Holzmann, J., Politi, A. Z., Nagasaka, K., Hantsche-Grininger, M., Walther, N., Koch, B., Fuchs, J., Dürnberger, G., Tang, W., Ladurner, R., Stocsits, R. R., Busslinger, G. A., Novak, B., Mechtler, K., Davidson, I. F., Ellenberg, J., & Peters, J. M. (2019). Absolute quantification of cohesin, CTCF and their regulators in human cells. eLife, 8:. doi:10.7554/eLife.46269.

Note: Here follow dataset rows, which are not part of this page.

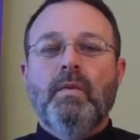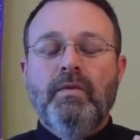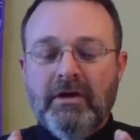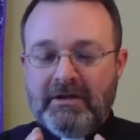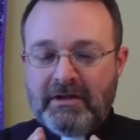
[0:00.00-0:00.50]

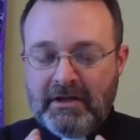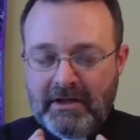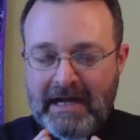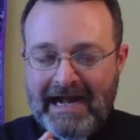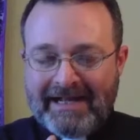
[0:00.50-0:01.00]
look,
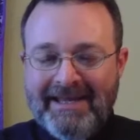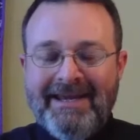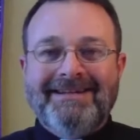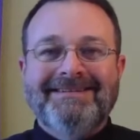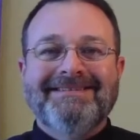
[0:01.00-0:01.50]
I
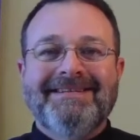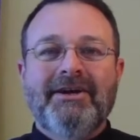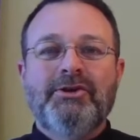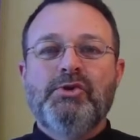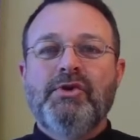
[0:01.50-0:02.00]
can't
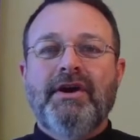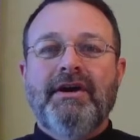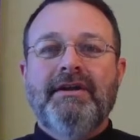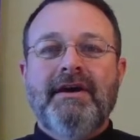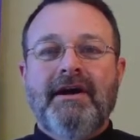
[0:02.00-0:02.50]
tell you
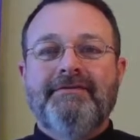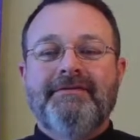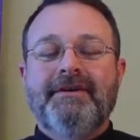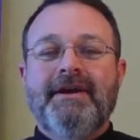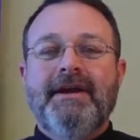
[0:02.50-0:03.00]
enough
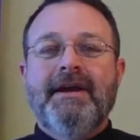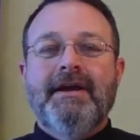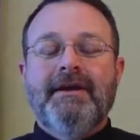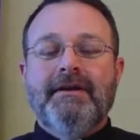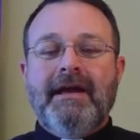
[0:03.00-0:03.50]

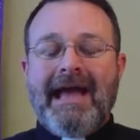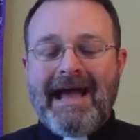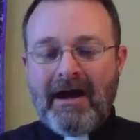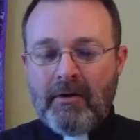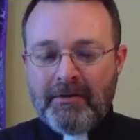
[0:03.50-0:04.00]

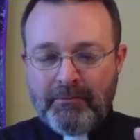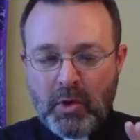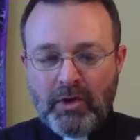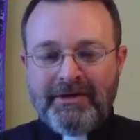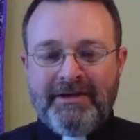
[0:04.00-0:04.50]
how
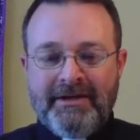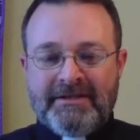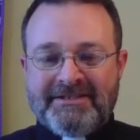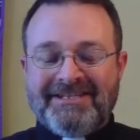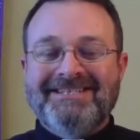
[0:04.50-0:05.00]
important it
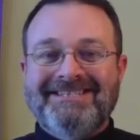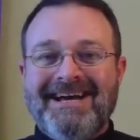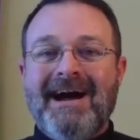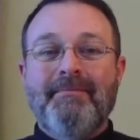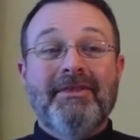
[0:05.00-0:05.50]
is to
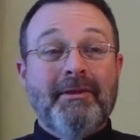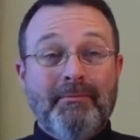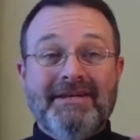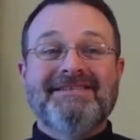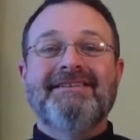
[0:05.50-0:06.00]
stop the
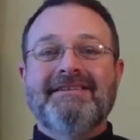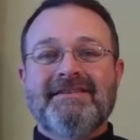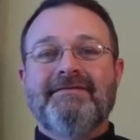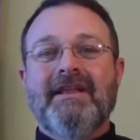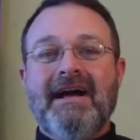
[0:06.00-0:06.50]
busyness
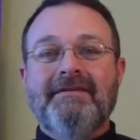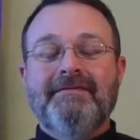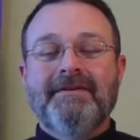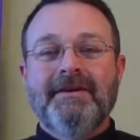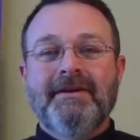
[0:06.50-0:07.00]
of life
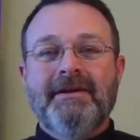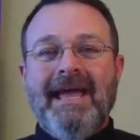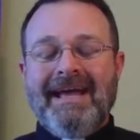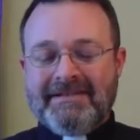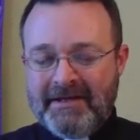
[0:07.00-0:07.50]

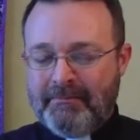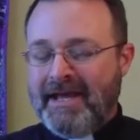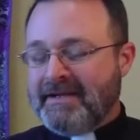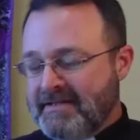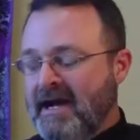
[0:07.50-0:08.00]
and to
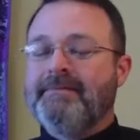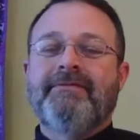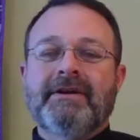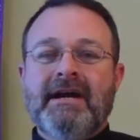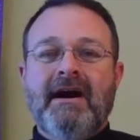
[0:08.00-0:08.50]
make time
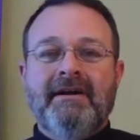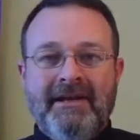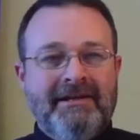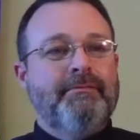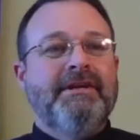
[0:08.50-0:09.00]
for God
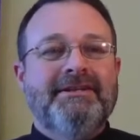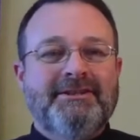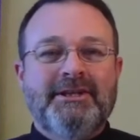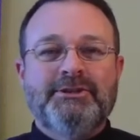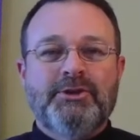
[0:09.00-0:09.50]
and to be
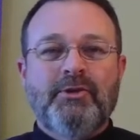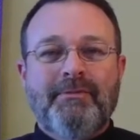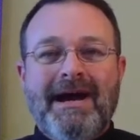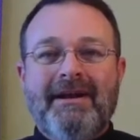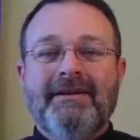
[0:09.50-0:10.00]
intentional
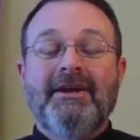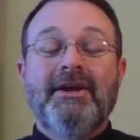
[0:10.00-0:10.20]
about it.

引用: https://hdl.handle.net/21.11116/0000-0004-3ED0-C
要旨
The organisation of mammalian genomes into loops and topologically associating domains (TADs) contributes to chromatin structure, gene expression and recombination. TADs and many loops are formed by cohesin and positioned by CTCF. In proliferating cells, cohesin also mediates sister chromatid cohesion, which is essential for chromosome segregation. Current models of chromatin folding and cohesion are based on assumptions of how many cohesin and CTCF molecules organise the genome. Here we have measured absolute copy numbers and dynamics of cohesin, CTCF, NIPBL, WAPL and sororin by mass spectrometry, fluorescence-correlation spectroscopy and fluorescence recovery after photobleaching in HeLa cells. In G1-phase, there are similar to 250,000 nuclear cohesin complexes, of which similar to 160,000 are chromatin-bound. Comparison with chromatin immunoprecipitation-sequencing data implies that some genomic cohesin and CTCF enrichment sites are unoccupied in single cells at any one time. We discuss the implications of these findings for how cohesin can contribute to genome organisation and cohesion.